27-02-22, 3.30 PM: First glimpses of the white-haired owner of the property, who comes through in gum boots with some friends (family?), seemingly unfazed at the debris from the last two days. Moments later he is towing out bogged vehicles including my own. “Don’t worry if you get it bogged again mate, just give me a shout. I ain’t going anywhere”, he says – remarkably cheerfully for a man’s whose property has just been turned into a urine-infested, nang-polluted mud flat.

He’s an absolute champion.

Lone soldier. Image courtesy: Buzz Speaker Hire.

“It was Google Earth that helped us find Cliff… [He] pretty much gave us free reign on the property. There was a lot of cold calling and a heap of unanswered emails but we eventually got the space and I think it was perfect”, Zach explains. “We actually had another venue arranged before this one – in Wisemans Ferry but the owner there was pretty staunch on things like sound levels and running times.”

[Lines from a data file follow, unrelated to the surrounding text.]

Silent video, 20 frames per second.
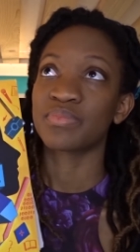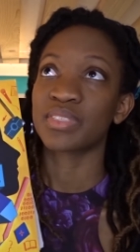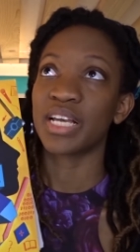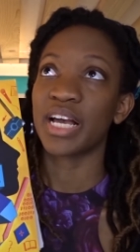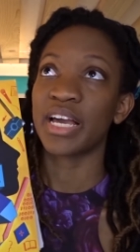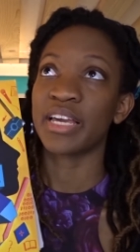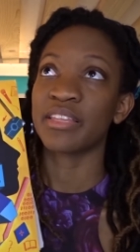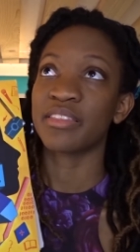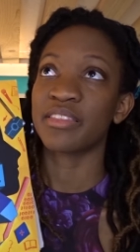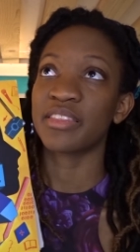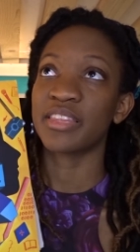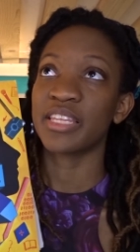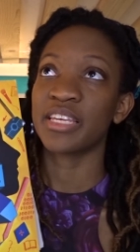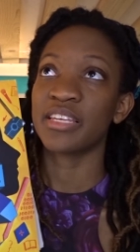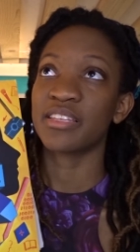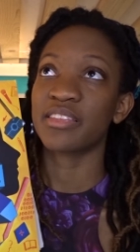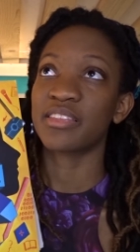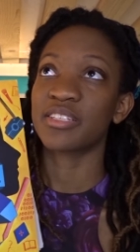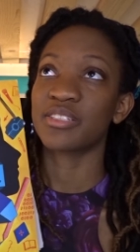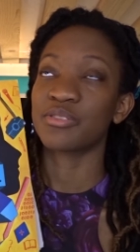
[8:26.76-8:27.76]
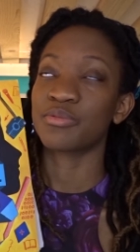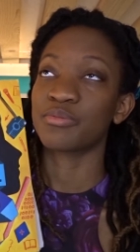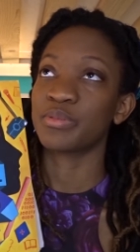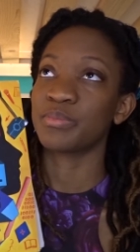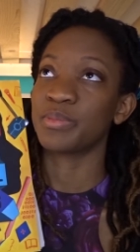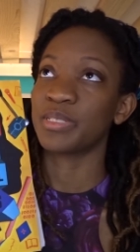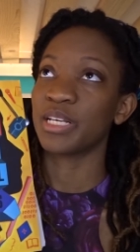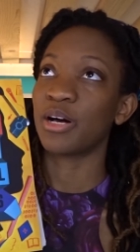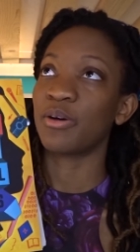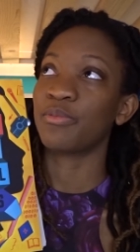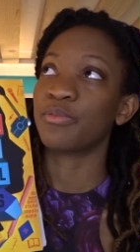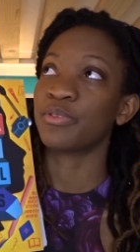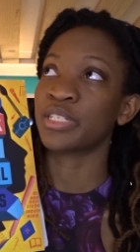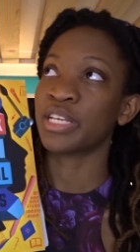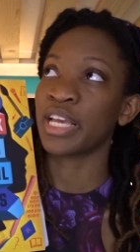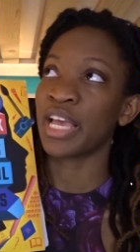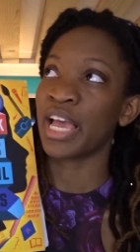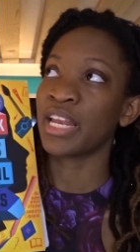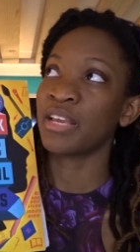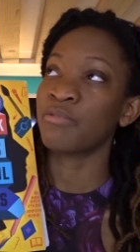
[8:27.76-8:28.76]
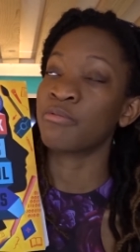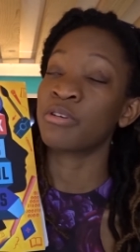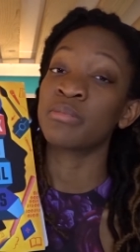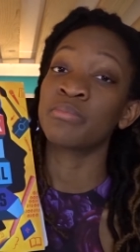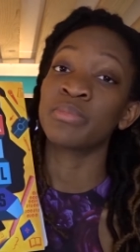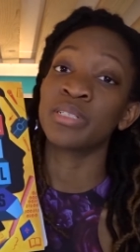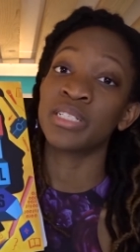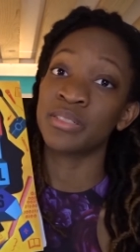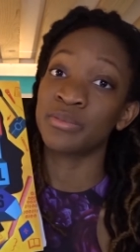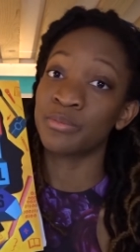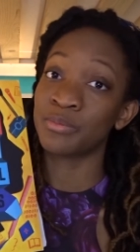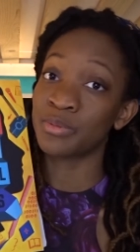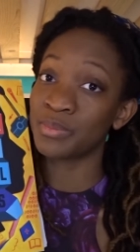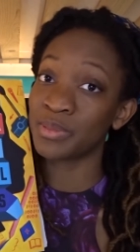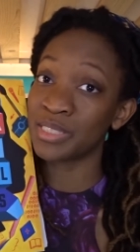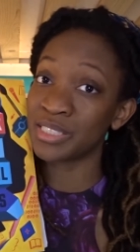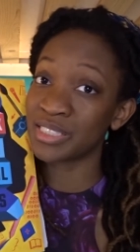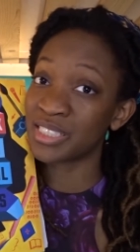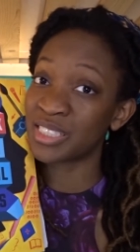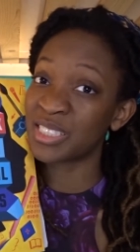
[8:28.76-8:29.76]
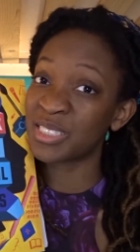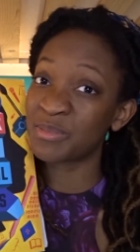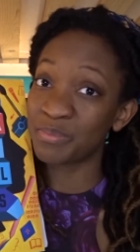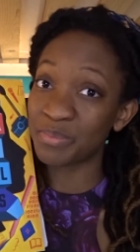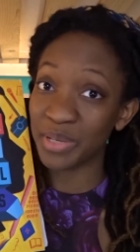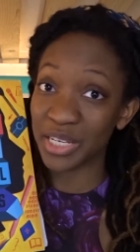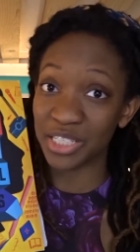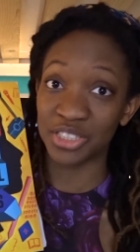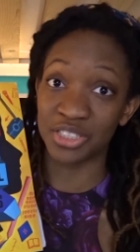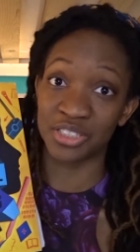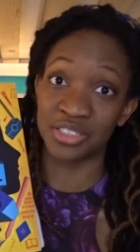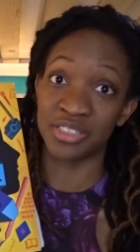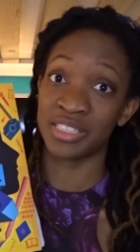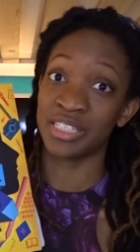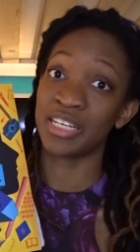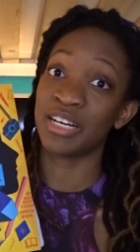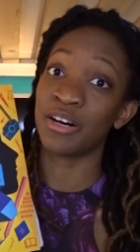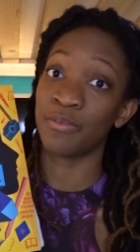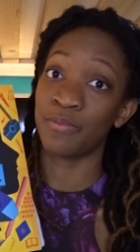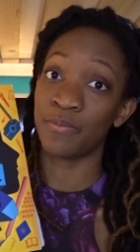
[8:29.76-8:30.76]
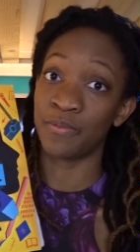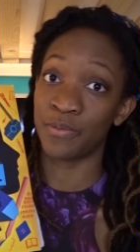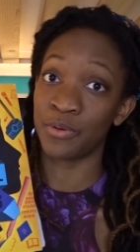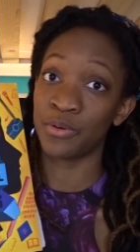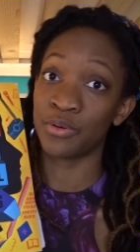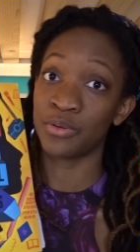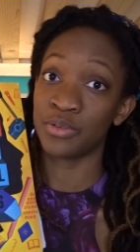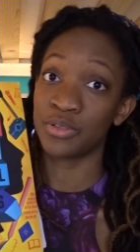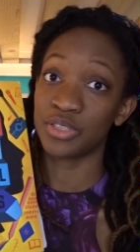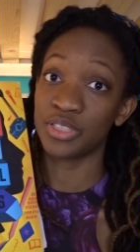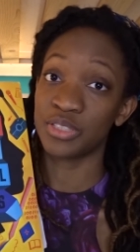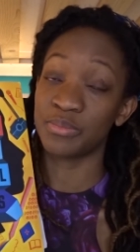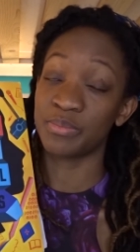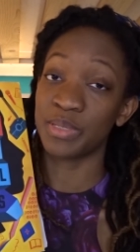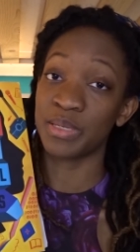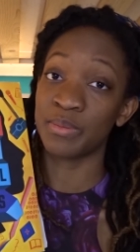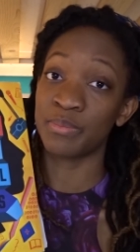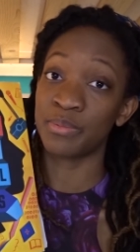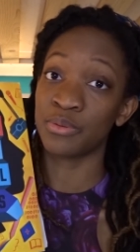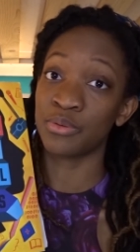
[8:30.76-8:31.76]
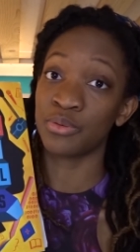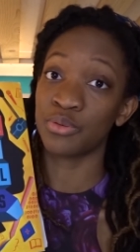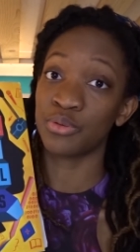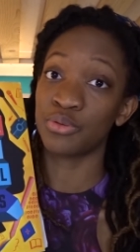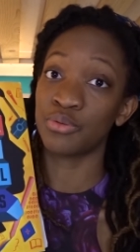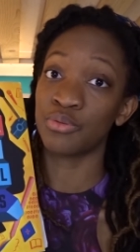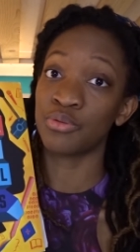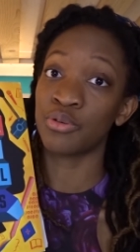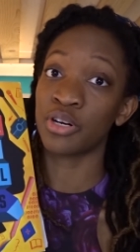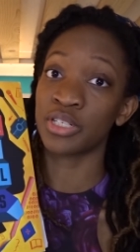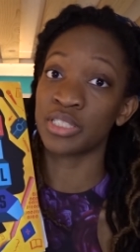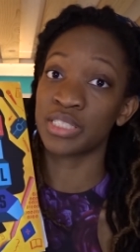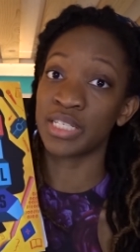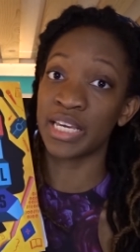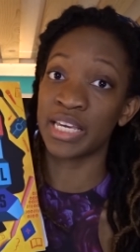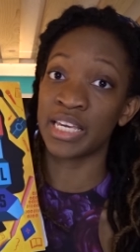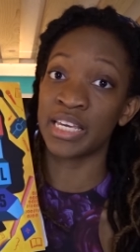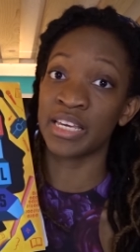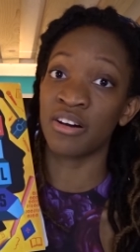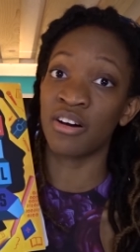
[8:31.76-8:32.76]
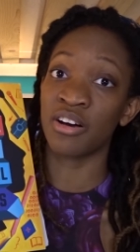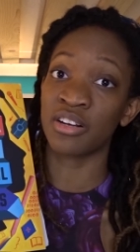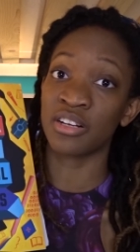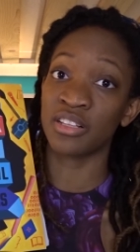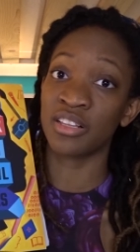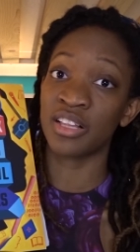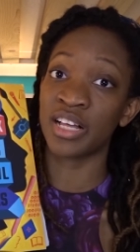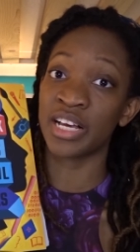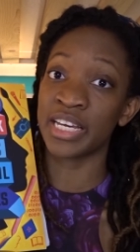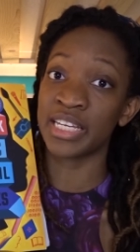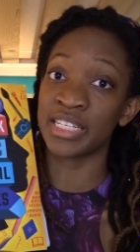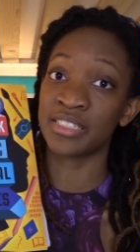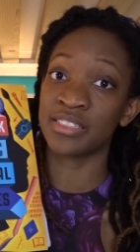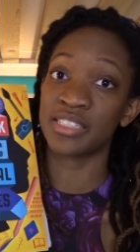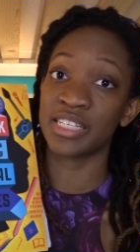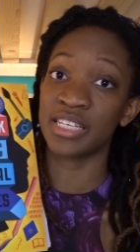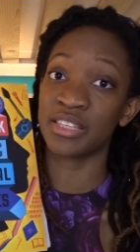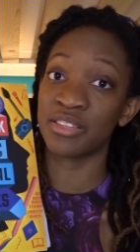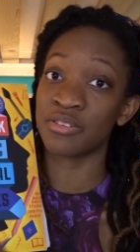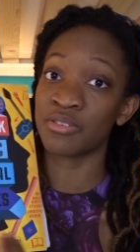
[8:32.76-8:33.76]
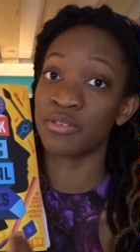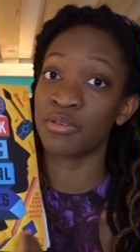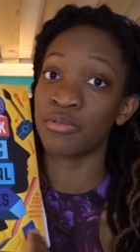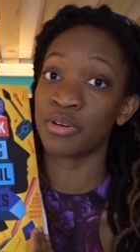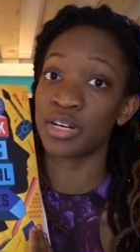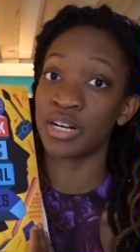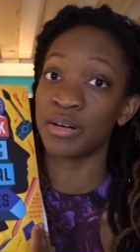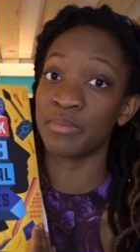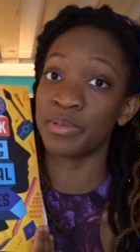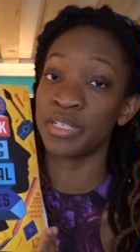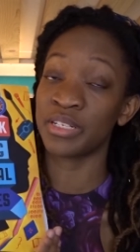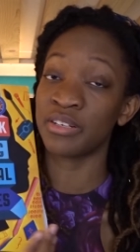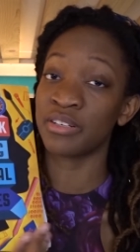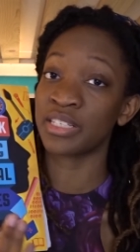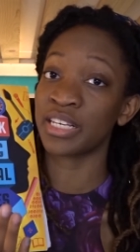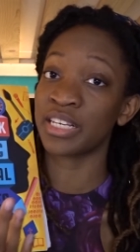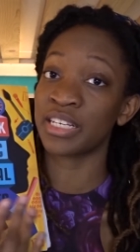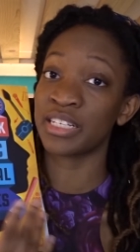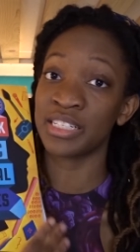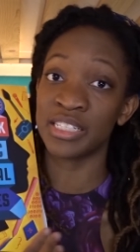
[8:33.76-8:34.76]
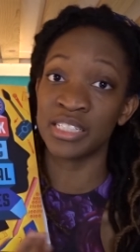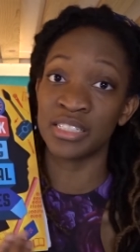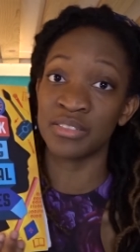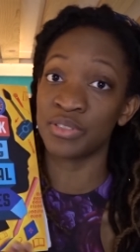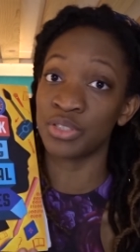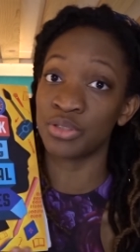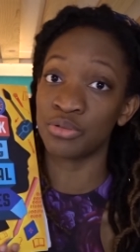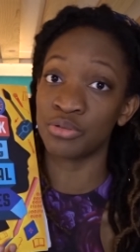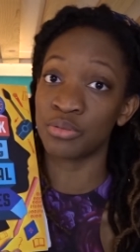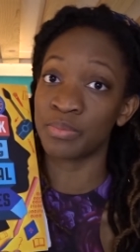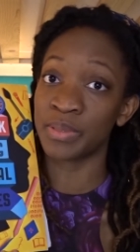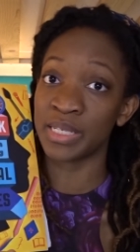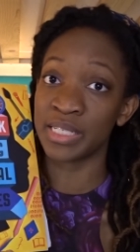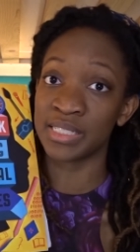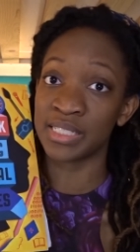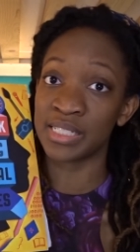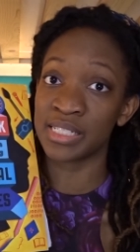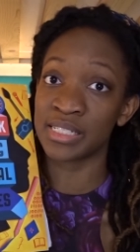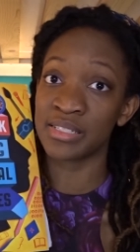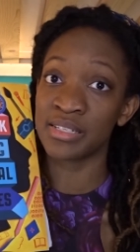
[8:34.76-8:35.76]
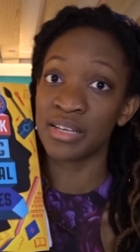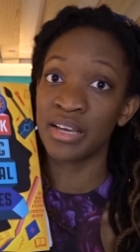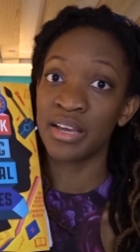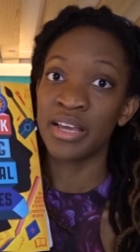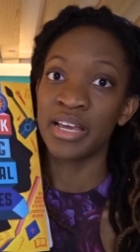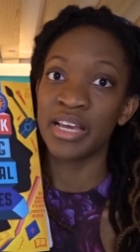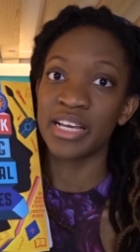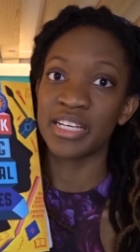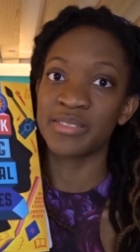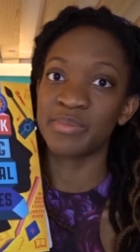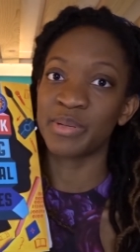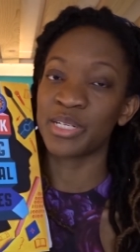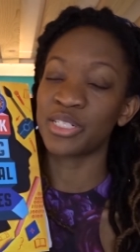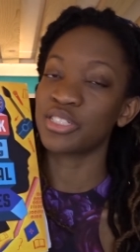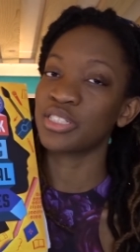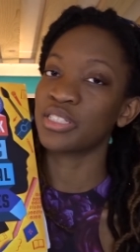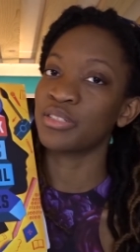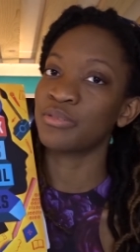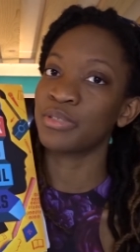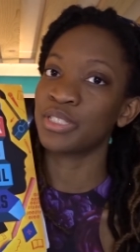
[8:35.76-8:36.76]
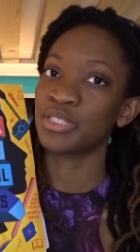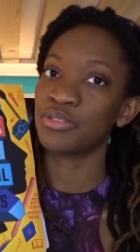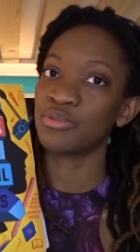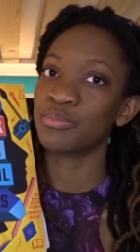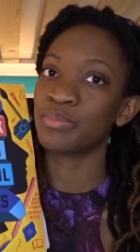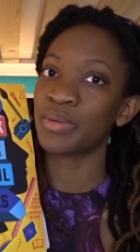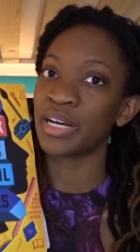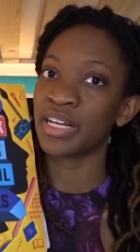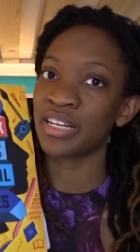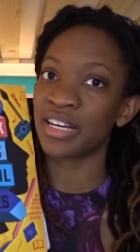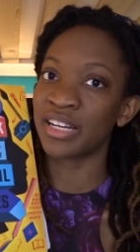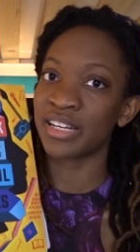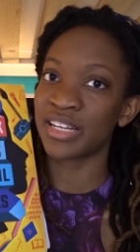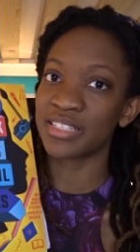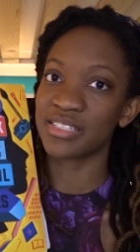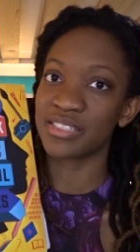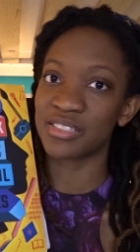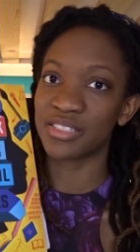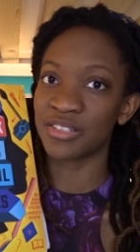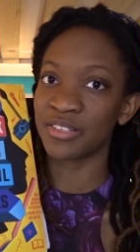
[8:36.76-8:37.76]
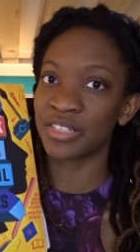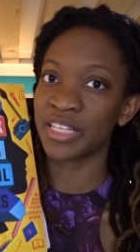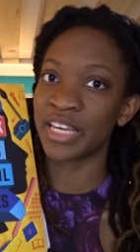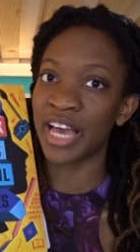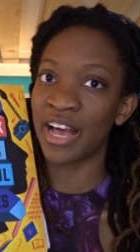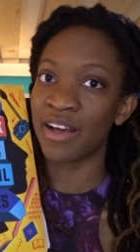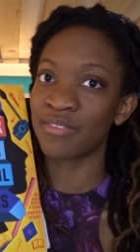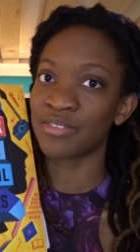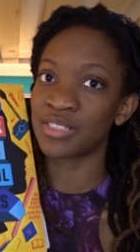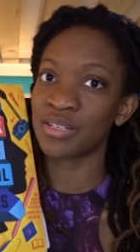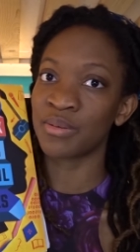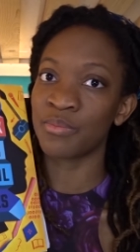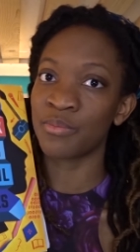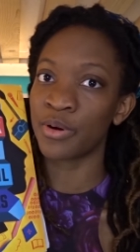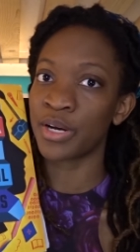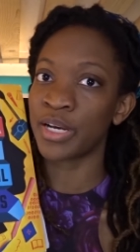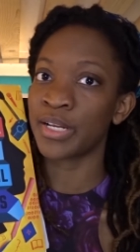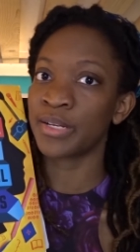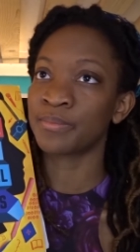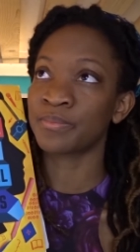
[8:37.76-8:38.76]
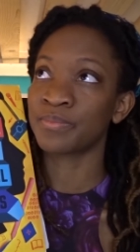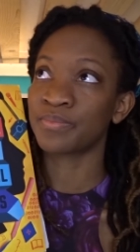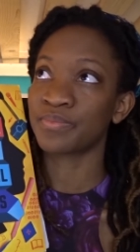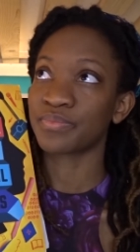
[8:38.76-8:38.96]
I think this would be helpful to anyone, but it would be especially helpful to people who are taking on clients in their own company on like an individual basis, especially when you might not necessarily have someone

27-02-22, 5 PM: Punters loll in camping chairs, half delirious. The Ute boys are back behind the decks. The pace is a bit slower this time. A couple of people dance but the dancefloor is mostly deserted. The majority of people have packed up and left now. Again, I can’t help but feel that the doof needs greater attendance. The intense rain and COVID-prompted postponements mean that it’s not necessarily the organisers’ fault. The quality of music certainly deserves a bigger audience. It’s been hectic all weekend. I really couldn’t have asked for a better line-up.

I stay and drink and dance. But responsibilities in Sydney tap me on the shoulder and whisper in my ears.

After over two years of cancelled and postponed doofs – bushfires then COVID – I’m torn in half, my heart pulled in two directions.

The doof has had the hallmarks of a crew’s first doof. The general store was, well, pretty non-existent. The rain was a bit of a bummer and probably turned a few people away at the last moment. The mud issue was never really fixed. I hear tales of artists struggling to reach the doof amid organisational chaos. But, right now, none of that really matters. I don’t want to leave. And it’s clear a heck of a lot of work has gone into the doof.

The Headnoiz crew have done well considering the obstacles they have faced. Bravo.

The property in Putty. Image courtesy: Robbie Mason.

27-02-22, 8.30 PM: Pulled over on the side of Putty Road to take a leak and we’re bogged again. I have no mobile reception but thank fuck Lauren does. I put the hazards on.

Lauren is running in circles on the phone. The issue is that my NRMA account is linked to my own specific vehicle (which is in a garage having the air con fixed). We’re in a hired camper van and it’s a bureaucratic nightmare.

I try to hail the occasional vehicle that passes. No luck.

27-02-22, 9 PM: A man in tradie high-vis and an akoubra pulls up next to us and asks us if we need help. A God send. A bloody highway angel. YES. Yes we do.

He drives off to fetch his ute and a chain – he lives down the road. Fifteen minutes later he is yanking us out of our self-induced ditch. I want to offer him a beer but we finished our last one long ago.

Yep, bogged twice during our trip, but it was all worth it. Take me back to Putty. Please. I want to do it all again.


Words by Robbie Mason (@robbiemasonlhs).

Thumbnail image courtesy: Buzz Speaker Hire.